Message Queue Use Cases and Patterns

We already covered the basics of message queues in the last article. Let’s look at some patterns for message queues:

  1. One-to-one message queue: In this pattern, each message is processed by one consumer.
    • Producers typically know the destination they are sending messages to.
    • Example: AWS Simple Queue Service (SQS) is an example of a one-to-one message queue. In SQS, each message is sent to a specific queue and is processed by only one consumer.
  2. Publish/Subscribe (pub/sub) messaging: In this pattern, each message can be processed by more than one consumer, following the "fanout" design pattern.
    • Producers send messages to a topic.
    • There is a central topic to which messages are published.
    • Each subscriber receives a copy of the message.
    • Messages are sent immediately to the consumers.
    • Producers typically don't know the destinations they are sending messages to, as they only publish messages to the topic.
    • Example: AWS Simple Notification Service (SNS) and SQS can be combined to implement a pub/sub messaging system. In this setup, SNS acts as the topic to which messages are published, and SQS queues act as subscribers. When a message is published to an SNS topic, a copy is sent to each subscribed SQS queue, allowing multiple consumers to process the message.
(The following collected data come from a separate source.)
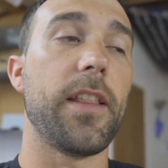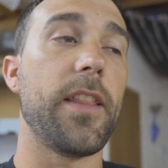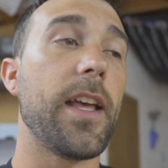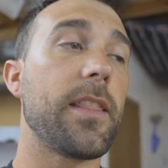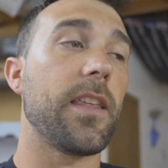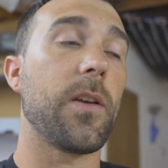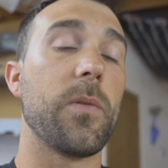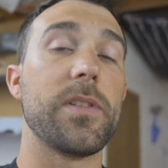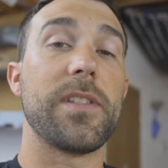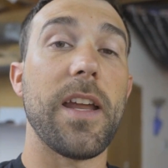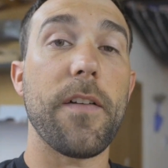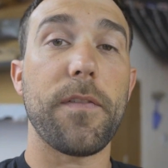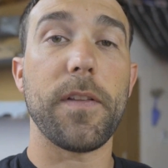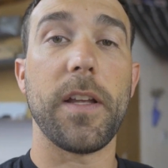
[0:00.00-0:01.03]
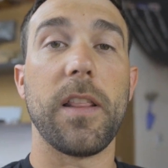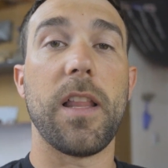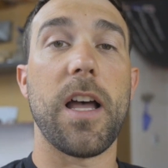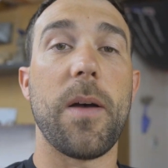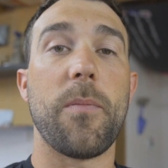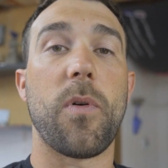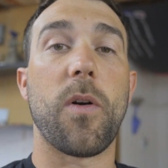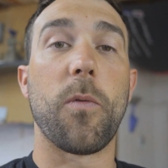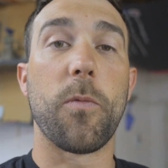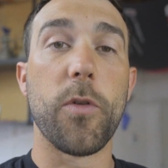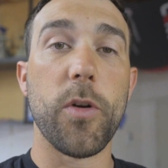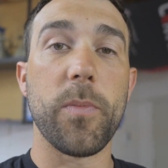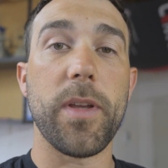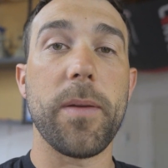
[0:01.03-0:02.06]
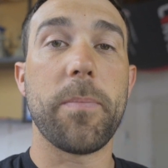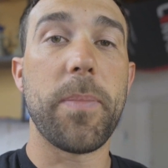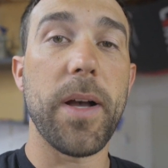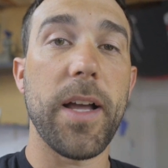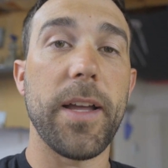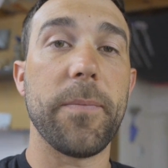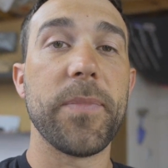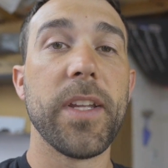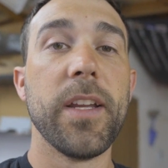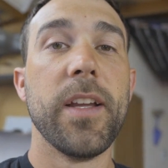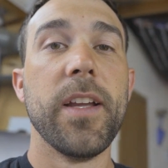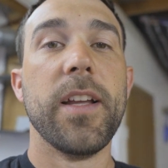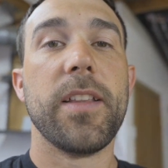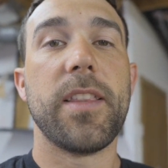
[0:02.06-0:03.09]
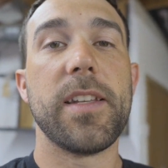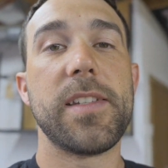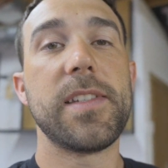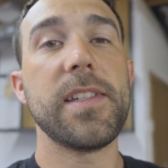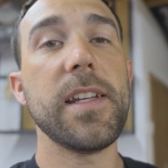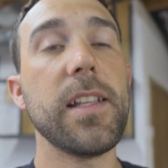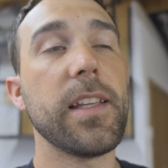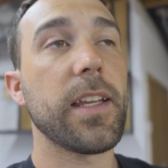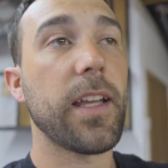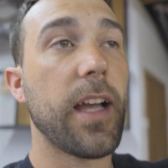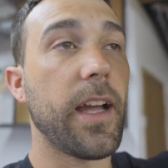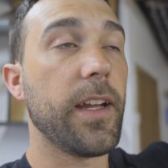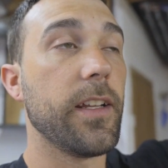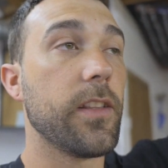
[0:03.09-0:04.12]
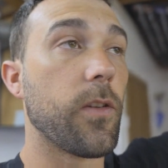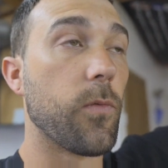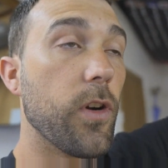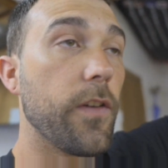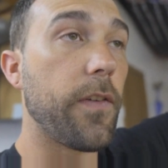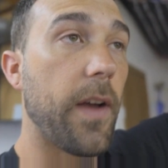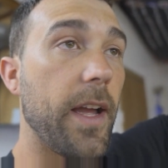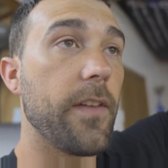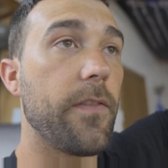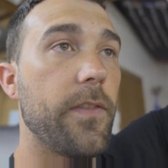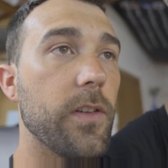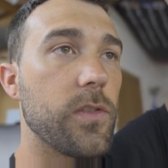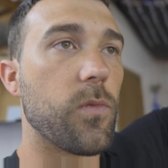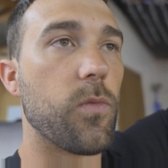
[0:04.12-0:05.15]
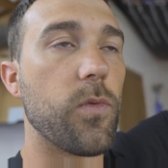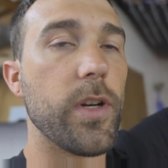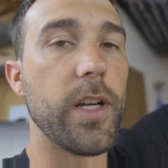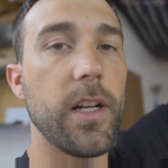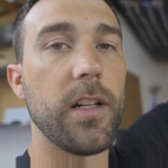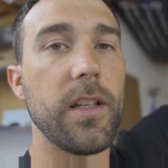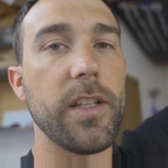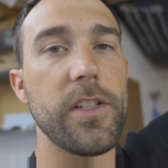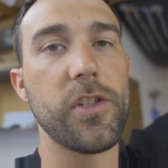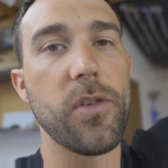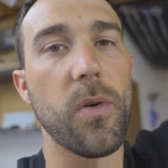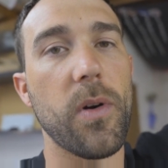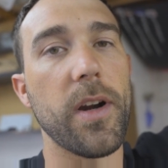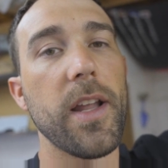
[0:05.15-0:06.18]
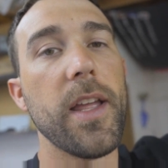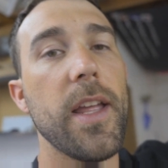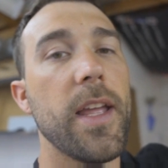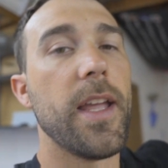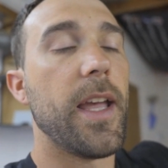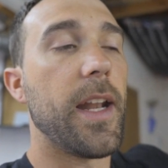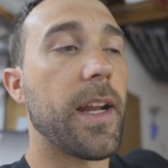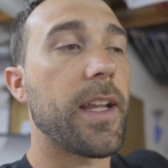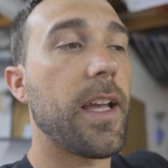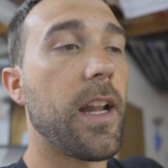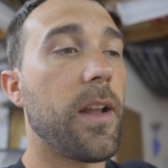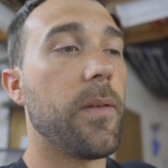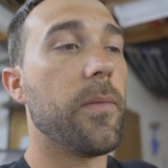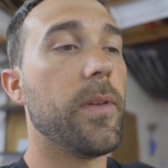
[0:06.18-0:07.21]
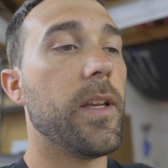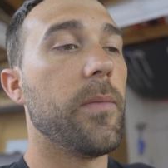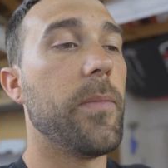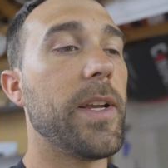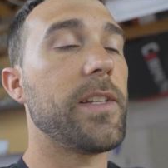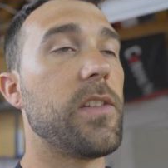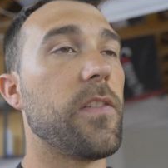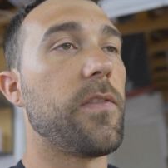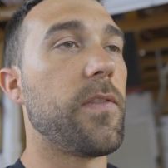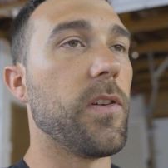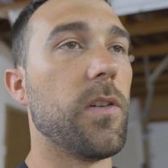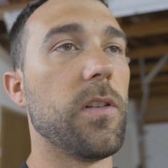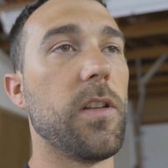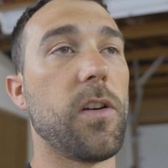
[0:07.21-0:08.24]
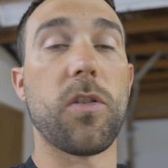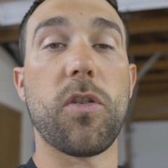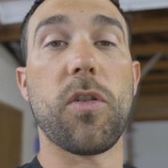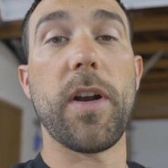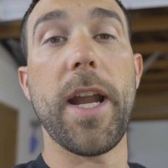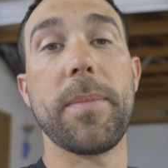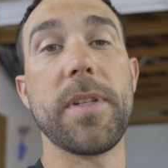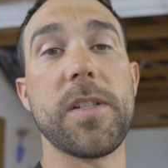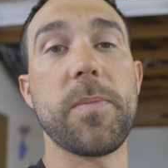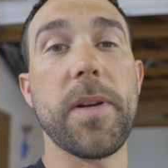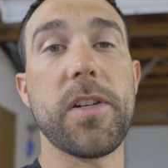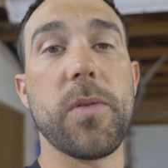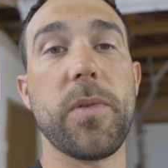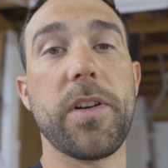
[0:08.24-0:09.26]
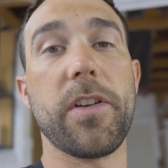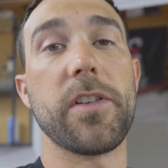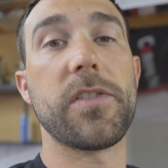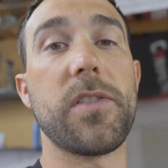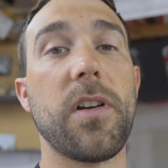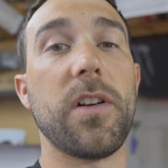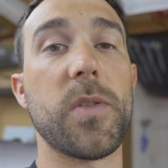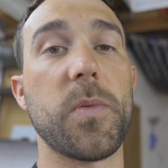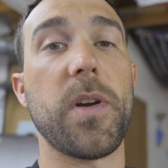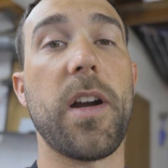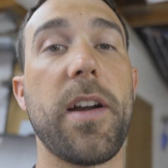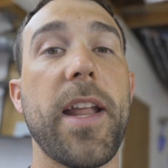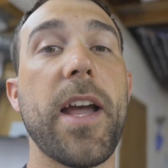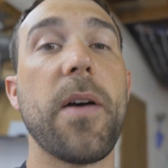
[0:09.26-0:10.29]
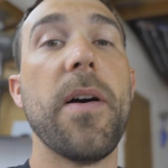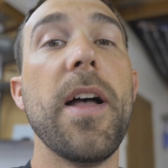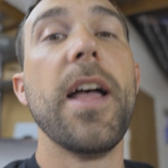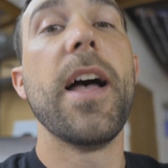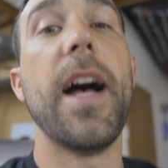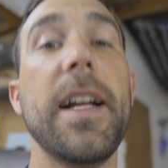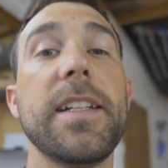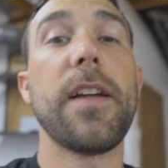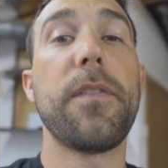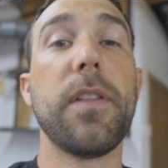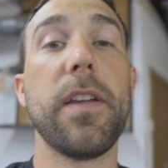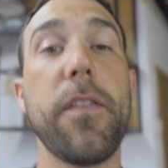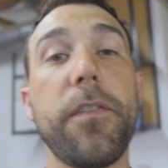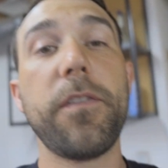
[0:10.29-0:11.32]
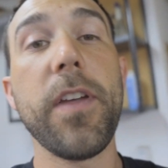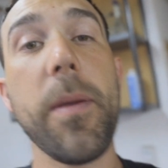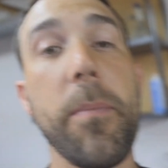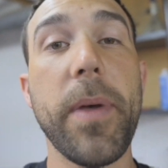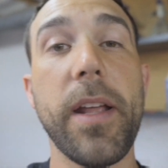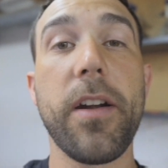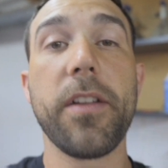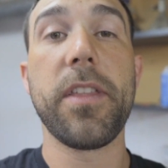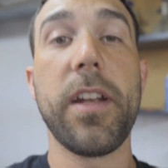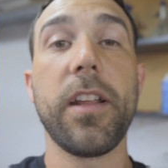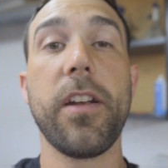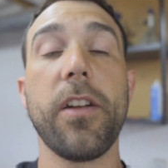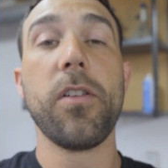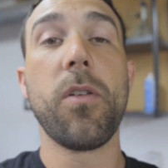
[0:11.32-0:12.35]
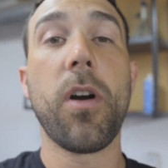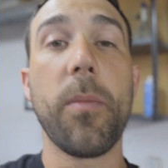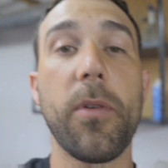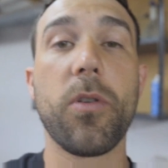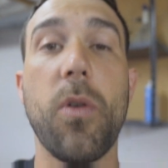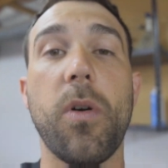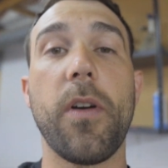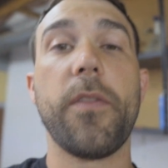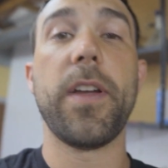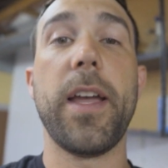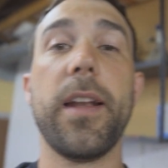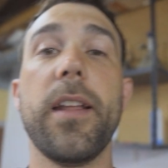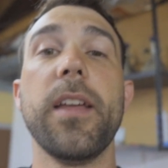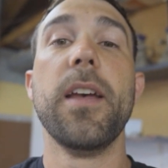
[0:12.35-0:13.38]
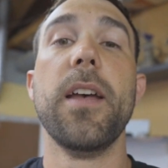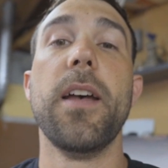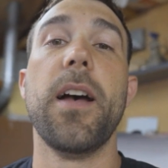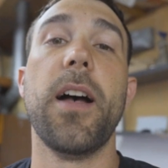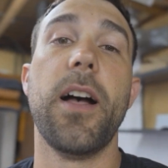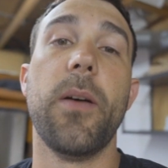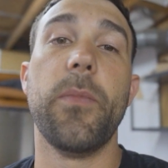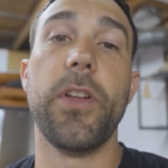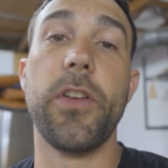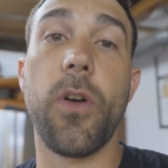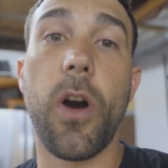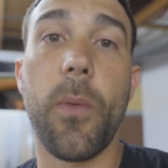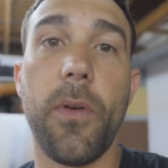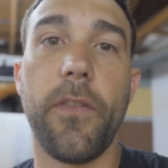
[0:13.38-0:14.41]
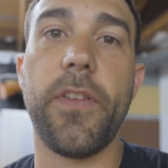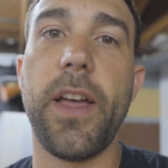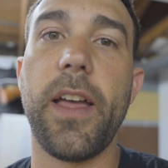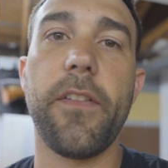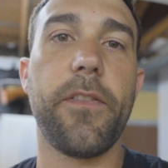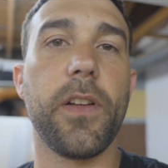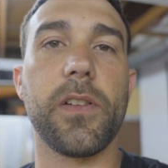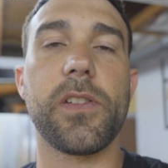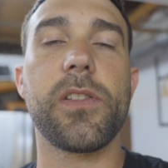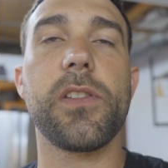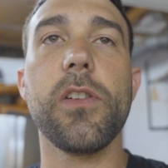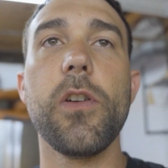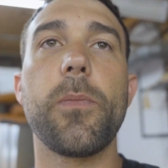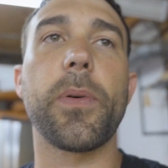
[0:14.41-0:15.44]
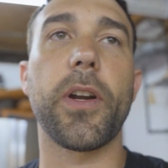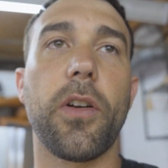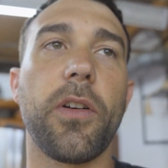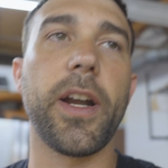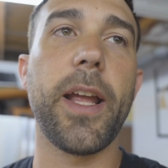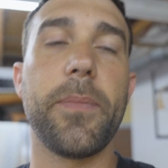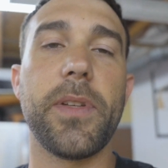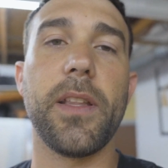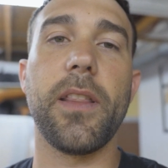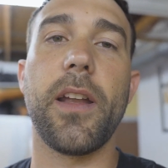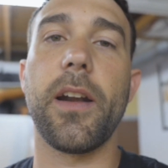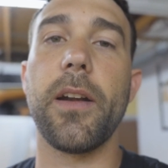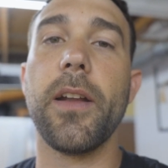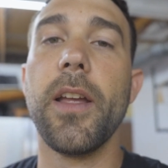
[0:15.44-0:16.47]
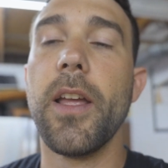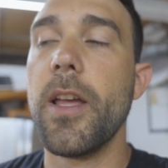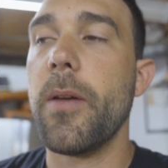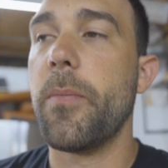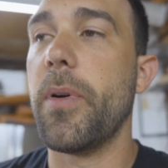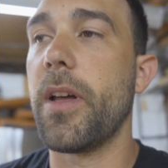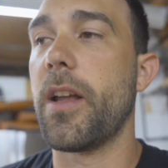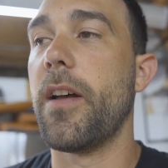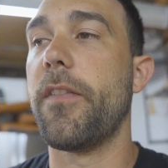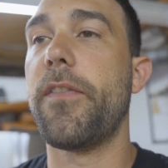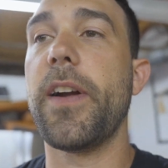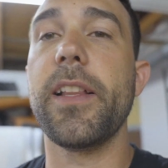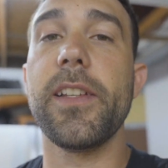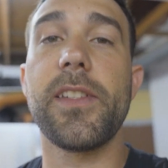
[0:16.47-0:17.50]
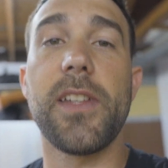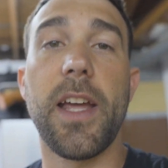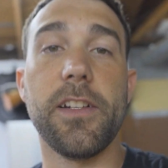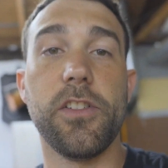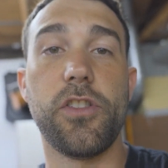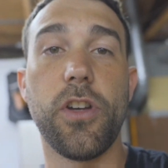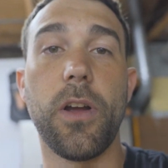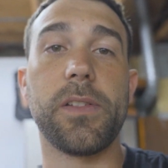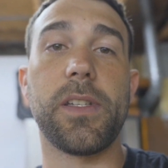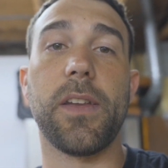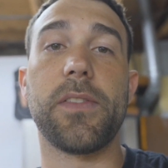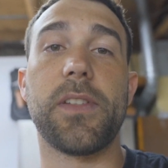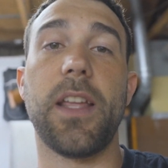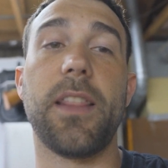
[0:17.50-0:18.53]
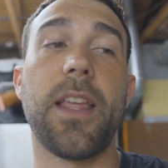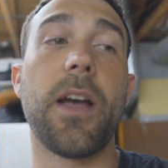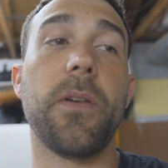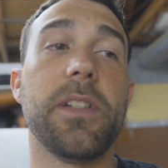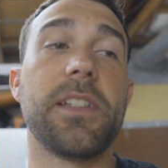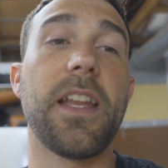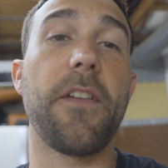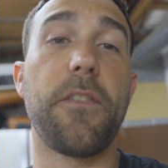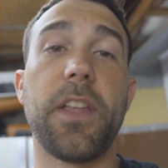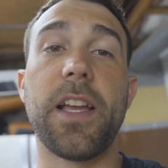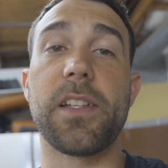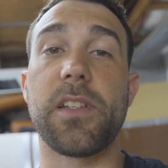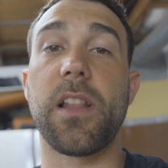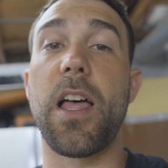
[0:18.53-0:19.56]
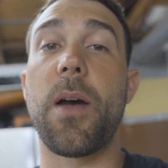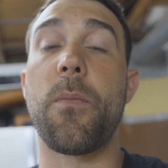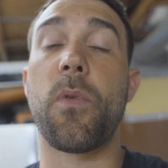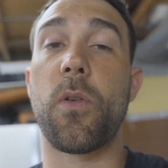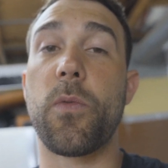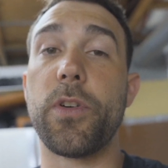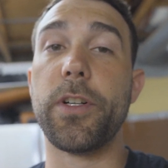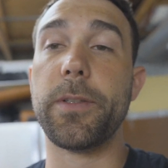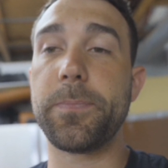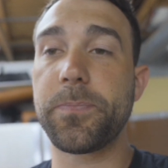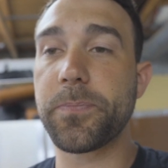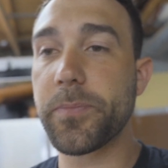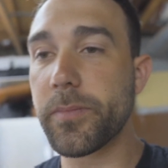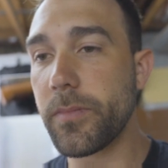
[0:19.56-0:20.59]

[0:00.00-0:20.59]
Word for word: and that thing was definitely a lot more roomy, but the ceiling height, the roof height feels really short and it kind of, it makes you feel a little cramped, especially when you're as tall as we are now. I definitely fit better than in a normal Corvette. Um, a normal vet, felt super cramped in there, but uh, finally sat in Joseph's and that one definitely has a lot more room.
We recommended you to try out the Redis-queue exercise in the next section to get a feel of how message queue works before continuing with the following content.
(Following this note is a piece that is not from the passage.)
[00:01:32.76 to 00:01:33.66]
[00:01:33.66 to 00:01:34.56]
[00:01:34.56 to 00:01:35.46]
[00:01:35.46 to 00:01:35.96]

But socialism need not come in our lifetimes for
Let’s look at some concrete examples.

Server to Service Data Flow Through Message Queues

Imagine a hotel booking service where customers connect through a website. The traffic from the customers is routed through a load balancer, which directs the requests to a group of web servers handling the traffic. When someone makes a hotel booking, the request is sent to a second layer of microservices that deal with bookings. This second layer sits behind another load balancer, and the booking service itself uses a relational database as its datastore.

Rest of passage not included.